Au milieu de cette défiance générale de l’Angleterre, Stockmar est heureux de trouver au moins des compatriotes qui partagent ses opinions. Le prince Albert, sans oublier une minute ses devoirs de prince anglais, ne saurait étouffer dans les conversations intimes les sentimens que lui inspire l’Allemagne. Quant à Bunsen, il était alors le confident naturel de tous les Allemands que la convention d’Olmütz avait exaspérés. C’est à lui que M. de Camphausen, M. de Pourtalès et bien d’autres envoient ces lettres passionnées où éclatent des cris de vengeance.
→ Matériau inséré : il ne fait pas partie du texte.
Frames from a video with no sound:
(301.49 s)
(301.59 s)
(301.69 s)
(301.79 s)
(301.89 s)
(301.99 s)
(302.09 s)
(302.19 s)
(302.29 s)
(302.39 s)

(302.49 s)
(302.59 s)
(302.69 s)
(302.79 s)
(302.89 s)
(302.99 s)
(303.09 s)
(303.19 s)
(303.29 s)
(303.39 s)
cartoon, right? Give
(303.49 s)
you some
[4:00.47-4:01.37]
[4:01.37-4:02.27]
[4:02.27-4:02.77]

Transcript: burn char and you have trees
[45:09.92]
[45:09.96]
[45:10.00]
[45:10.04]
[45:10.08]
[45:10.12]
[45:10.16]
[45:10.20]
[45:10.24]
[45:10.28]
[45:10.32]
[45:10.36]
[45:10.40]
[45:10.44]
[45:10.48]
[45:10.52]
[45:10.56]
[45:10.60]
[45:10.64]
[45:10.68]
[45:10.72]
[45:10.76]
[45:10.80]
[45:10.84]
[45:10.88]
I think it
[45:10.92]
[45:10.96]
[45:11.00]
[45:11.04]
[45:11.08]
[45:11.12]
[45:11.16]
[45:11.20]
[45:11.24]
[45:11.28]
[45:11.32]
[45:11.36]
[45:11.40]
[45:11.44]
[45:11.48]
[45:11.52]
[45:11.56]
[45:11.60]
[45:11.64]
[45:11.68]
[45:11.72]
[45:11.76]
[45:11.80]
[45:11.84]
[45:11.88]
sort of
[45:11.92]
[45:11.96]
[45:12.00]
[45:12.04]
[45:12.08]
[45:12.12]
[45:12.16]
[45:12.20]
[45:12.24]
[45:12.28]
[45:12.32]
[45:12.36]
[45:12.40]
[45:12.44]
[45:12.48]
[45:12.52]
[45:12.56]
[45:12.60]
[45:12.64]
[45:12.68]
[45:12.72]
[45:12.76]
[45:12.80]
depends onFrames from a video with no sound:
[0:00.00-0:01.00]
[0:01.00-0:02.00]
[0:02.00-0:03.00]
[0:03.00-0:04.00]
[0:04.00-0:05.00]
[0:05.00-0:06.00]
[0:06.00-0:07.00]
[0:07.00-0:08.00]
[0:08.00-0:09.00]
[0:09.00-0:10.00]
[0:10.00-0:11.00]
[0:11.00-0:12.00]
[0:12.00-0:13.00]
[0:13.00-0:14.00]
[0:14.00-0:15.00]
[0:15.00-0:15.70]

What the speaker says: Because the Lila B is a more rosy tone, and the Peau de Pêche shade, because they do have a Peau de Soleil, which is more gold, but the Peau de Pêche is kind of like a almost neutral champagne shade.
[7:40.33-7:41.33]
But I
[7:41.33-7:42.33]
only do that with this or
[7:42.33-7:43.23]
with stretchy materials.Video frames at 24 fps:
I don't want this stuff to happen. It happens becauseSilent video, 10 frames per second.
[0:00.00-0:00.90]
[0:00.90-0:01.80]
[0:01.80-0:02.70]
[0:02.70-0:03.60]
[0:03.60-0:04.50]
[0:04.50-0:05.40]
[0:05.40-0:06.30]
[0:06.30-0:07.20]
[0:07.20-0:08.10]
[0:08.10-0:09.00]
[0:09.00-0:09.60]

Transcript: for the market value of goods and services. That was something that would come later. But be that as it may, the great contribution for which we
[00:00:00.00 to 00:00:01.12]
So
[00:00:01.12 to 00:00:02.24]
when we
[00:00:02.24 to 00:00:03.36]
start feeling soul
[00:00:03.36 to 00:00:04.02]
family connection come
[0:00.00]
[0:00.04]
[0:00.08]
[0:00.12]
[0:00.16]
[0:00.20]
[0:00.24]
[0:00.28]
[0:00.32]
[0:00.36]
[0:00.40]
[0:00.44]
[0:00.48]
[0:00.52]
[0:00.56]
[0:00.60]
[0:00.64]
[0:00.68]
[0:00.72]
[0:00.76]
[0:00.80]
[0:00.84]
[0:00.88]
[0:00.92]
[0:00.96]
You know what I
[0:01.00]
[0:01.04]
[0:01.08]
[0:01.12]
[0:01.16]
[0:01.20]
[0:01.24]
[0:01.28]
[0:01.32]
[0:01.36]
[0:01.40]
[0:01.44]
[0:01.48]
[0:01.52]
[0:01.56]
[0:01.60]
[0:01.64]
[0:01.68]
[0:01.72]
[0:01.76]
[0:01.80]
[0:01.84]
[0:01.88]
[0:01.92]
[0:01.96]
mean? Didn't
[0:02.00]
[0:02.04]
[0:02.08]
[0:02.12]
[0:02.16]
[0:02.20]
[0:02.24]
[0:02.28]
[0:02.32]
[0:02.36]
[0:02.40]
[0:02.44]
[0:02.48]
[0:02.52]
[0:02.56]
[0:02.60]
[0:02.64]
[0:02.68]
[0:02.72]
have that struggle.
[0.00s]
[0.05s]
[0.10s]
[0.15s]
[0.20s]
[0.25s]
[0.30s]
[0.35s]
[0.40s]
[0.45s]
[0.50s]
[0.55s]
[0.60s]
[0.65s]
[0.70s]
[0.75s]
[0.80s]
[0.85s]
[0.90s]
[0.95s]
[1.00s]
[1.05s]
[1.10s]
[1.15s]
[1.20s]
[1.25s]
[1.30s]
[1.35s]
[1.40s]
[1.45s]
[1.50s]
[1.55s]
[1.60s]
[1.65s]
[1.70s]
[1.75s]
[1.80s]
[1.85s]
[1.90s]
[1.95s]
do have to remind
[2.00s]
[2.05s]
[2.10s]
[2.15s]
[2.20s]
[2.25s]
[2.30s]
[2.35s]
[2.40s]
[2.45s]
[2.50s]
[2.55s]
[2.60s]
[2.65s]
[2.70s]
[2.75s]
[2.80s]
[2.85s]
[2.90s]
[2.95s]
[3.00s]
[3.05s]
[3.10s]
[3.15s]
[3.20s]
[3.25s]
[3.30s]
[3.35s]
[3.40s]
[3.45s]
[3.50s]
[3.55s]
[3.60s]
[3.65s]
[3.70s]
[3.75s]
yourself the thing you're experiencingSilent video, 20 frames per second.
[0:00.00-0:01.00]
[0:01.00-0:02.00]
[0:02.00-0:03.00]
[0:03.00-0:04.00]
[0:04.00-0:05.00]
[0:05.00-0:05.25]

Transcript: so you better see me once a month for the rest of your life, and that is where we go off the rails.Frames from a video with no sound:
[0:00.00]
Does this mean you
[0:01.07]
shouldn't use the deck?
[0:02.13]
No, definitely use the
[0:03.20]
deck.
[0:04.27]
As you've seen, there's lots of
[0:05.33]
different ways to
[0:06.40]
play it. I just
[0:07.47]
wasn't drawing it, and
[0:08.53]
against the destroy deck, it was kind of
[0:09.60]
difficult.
Nous avons déjà cité dans une autre étude[2] cette page extraordinaire que M. le comte Albert de Pourtalès, ambassadeur de Frédéric-Guillaume IV auprès de la Porte-Ottomane, adressait de Constantinople à M. de Bunsen, le 18 janvier 1851. C’est un cri d’indignation sur l’abaissement de la Prusse à Olmütz, un appel et un programme de revanche : « … Nous agirons sans relâche contre nos bons amis Nicolas et François-Joseph, nous

  1. Christian Carl Josias Freiherr von Bunsen, t. III, p. 158-161.
  2. Voyez, dans la Revue du 15 novembre 1873, l’étude qui porte ce titre : Frédéric-Guillaume IV et le baron de Bunsen, — les humiliations de la Prusse en 1850.